Using the notebooks released on 8/21, I am happy to say that the code in the notebooks ran fine, as is, using this WSL2 setup. There were a couple exceptions where there was a library missing from my conda environment, or i needed to setup kaggle again, but the point being is that WSL2 is more than capable in running the course notebooks. In the image below, I noted if i changed any of the provided notebook code (so far just batch size for NLP work) or if i encountered any errors. The errors may have been resolved in the forums but I have yet to investigate or implement them. I just like to run the notebooks to get any downloaded data out of the way and see if everything works before tackling the subject of the day.

etremblay · August 24, 2020, 7:51pm

Are you able to use JIT compiled functions in WSL2?

Seems like if I use Swish from fastai I get the following exception in WSL2 but not in Windows:

RuntimeError: The following operation failed in the TorchScript interpreter.
Traceback of TorchScript (most recent call last):
RuntimeError: CUDA driver error: PTX JIT compiler library not found

etremblay · August 24, 2020, 8:08pm

Just saw this:

PTX JIT is not supported (so PTX code will not be loaded from CUDA binaries for runtime compilation).

from here: https://docs.nvidia.com/cuda/wsl-user-guide/index.html#known-limitations

FourMoBro · September 10, 2020, 9:41pm

So today I loaded the latest updates to the OS. I am now at:
Windows 10 Build 20211.rs_prerelease.200904-1619, using
WSL kernel 4.19.18, and
NVIDIA driver 460.15 which was released on 9/2.

From the nvidia site, this is supposed to have " Support for PTX JIT. This will allow CUDA developers to run PTX code on WSL2. Note that unlike Native Linux, in WSL we load PTX JIT from the Driver Store directly, so you will not find the library in your lib folders." So @etremblay you may want to upgrade and give it shot.

Re-running the same notebooks from 3 weeks ago, I notice a few seconds gain (20s down to 18s) in speed on the first image classifier which is 10%. 10% seems like a big boast considering its just few seconds. So I continued onto the text classifier. My time dropped from over 10mins for the first epoch to under 8mins. So that is like 20% gain. But, running the NLP notebook, my first epoch was 13sec slower using this code. That is .7% slower. A more controlled experiment could yield better times, but the notebooks run, as is, without complaints.

In summary, I couldn’t be happier with WSL2 and this setup, although I will benchmark a 30series card in the coming weeks provided they don’t sellout!!!

balnazzar · September 12, 2020, 9:58pm

Thanks for keeping us posted.

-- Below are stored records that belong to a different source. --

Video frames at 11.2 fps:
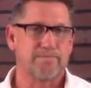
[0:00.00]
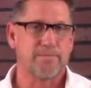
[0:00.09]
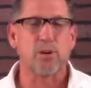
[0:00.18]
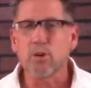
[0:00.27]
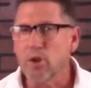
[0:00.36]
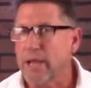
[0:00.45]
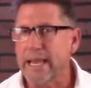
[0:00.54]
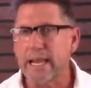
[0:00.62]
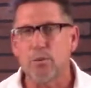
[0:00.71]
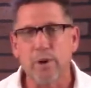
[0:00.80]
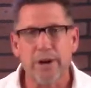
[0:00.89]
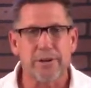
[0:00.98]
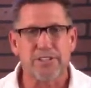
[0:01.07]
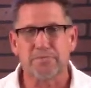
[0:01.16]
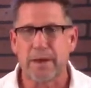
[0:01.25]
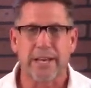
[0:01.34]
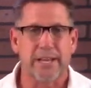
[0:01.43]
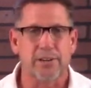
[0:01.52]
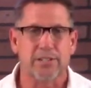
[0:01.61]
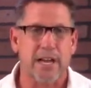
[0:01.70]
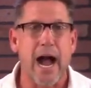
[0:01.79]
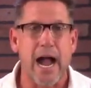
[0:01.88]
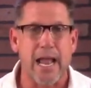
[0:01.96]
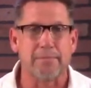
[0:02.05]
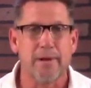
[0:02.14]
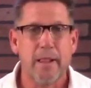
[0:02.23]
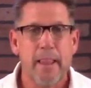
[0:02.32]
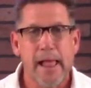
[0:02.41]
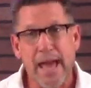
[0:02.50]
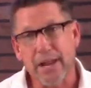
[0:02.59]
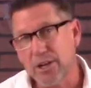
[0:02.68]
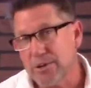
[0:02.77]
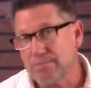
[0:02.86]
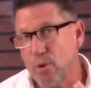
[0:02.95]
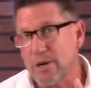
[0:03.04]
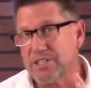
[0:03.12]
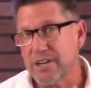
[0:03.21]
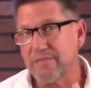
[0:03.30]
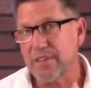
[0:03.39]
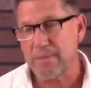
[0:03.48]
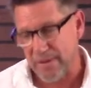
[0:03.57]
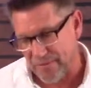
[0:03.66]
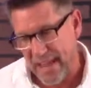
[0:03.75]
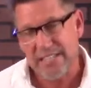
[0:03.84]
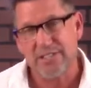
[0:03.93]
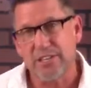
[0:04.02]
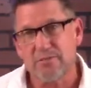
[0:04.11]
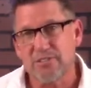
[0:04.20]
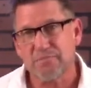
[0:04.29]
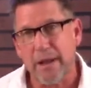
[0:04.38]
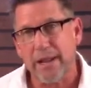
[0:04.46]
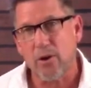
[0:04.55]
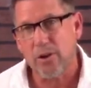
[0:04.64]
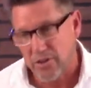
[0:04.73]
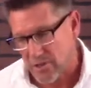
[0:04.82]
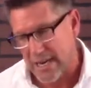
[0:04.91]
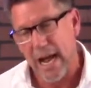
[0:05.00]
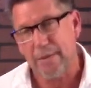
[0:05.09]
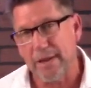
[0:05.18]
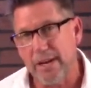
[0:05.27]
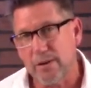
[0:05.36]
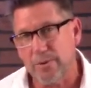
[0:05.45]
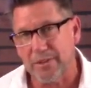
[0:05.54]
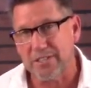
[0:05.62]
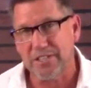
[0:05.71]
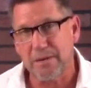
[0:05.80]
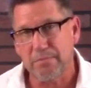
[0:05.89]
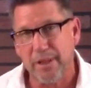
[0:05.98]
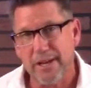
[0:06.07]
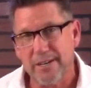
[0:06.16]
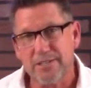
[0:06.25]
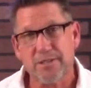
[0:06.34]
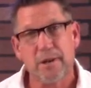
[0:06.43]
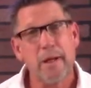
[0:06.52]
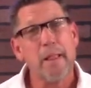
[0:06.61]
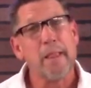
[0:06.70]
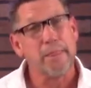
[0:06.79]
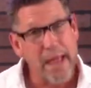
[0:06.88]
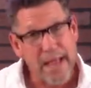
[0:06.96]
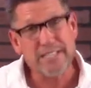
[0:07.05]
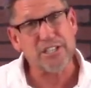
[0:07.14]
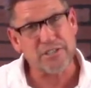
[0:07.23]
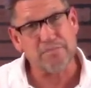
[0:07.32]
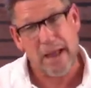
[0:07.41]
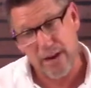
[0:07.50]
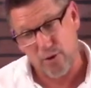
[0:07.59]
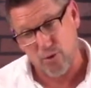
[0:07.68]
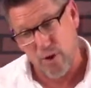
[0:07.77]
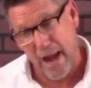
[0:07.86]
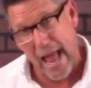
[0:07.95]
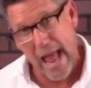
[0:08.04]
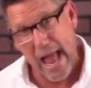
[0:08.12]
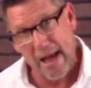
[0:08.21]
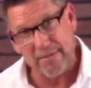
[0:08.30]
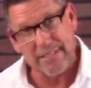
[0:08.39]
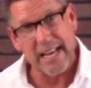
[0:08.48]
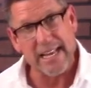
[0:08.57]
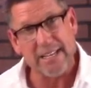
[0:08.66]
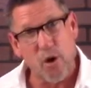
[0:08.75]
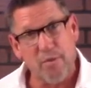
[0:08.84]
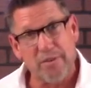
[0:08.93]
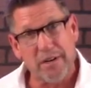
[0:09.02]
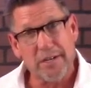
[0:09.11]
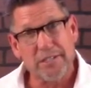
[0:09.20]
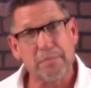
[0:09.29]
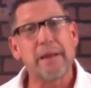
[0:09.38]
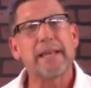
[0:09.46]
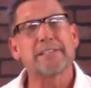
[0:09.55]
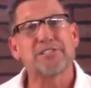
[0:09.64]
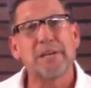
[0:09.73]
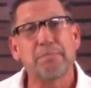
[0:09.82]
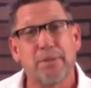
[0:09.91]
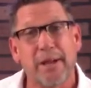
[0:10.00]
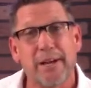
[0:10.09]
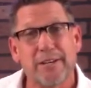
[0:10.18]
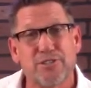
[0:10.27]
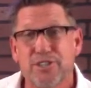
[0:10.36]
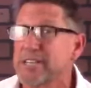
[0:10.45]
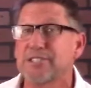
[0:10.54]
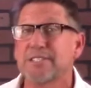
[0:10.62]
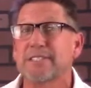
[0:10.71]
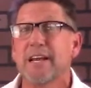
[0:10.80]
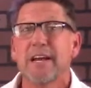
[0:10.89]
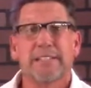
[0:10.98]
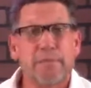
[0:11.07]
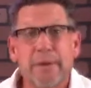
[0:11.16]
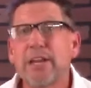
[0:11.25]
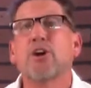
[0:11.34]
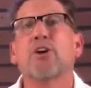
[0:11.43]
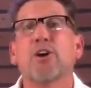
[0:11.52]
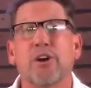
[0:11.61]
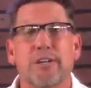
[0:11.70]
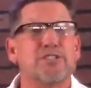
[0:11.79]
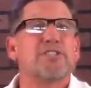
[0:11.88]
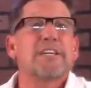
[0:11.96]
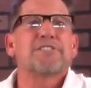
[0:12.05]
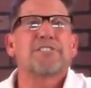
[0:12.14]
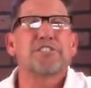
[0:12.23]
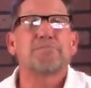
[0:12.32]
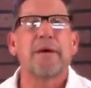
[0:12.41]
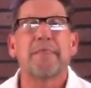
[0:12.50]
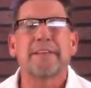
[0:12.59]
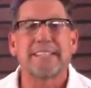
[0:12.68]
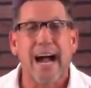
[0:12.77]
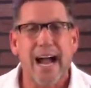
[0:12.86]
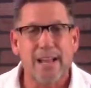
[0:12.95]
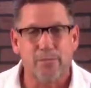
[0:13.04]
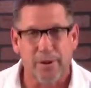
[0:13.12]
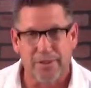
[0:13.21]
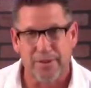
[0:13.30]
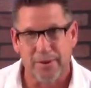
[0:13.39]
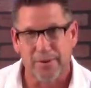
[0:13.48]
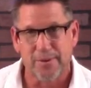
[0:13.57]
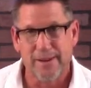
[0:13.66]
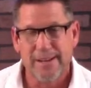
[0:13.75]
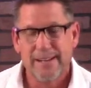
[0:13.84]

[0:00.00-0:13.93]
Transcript: They're looking at where you're spending your time. And a good portion of them, if they see you spending all your time here with the C players, they just may gravitate over to being a C player, just to be heard, just to spend the time with you.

It’s valuable information.

Have you tried a multi-gpu setup with WSL2?

AdamF · October 2, 2020, 9:39am

Warning!

Please be aware that versions of Windows Insider Builds including 20226 and the more recent 20231 break WSL2 and Cuda! Do not try to use it! See the github issue WSL2 & CUDA does not work [v20226].

You should not update to Windows 10 Builds after 20221.!
Updates:

Build 20221 is no longer available from the Windows Insider web site. If you have not already downloaded an ISO it might be helpful if you could let people know and share it. If you know where to get an earlier version, please let people know!
As of 11-October, the current build, 20231, does not fix the problem.
NVIDIA has not updated their guidance yet, As if 11-October, it says “CUDA on WSL2 is not to be used with the latest Microsoft Windows 10 Insider Preview Build 20226 due to known issues. Please revert to an older build 20221 to use CUDA on WSL2”.

If you are going to try to use WSL2 and Cuda in early October 2020, then you should check to see if the issue has been resolved. If it hasn’t, then you should use Windows 10 Build 20201.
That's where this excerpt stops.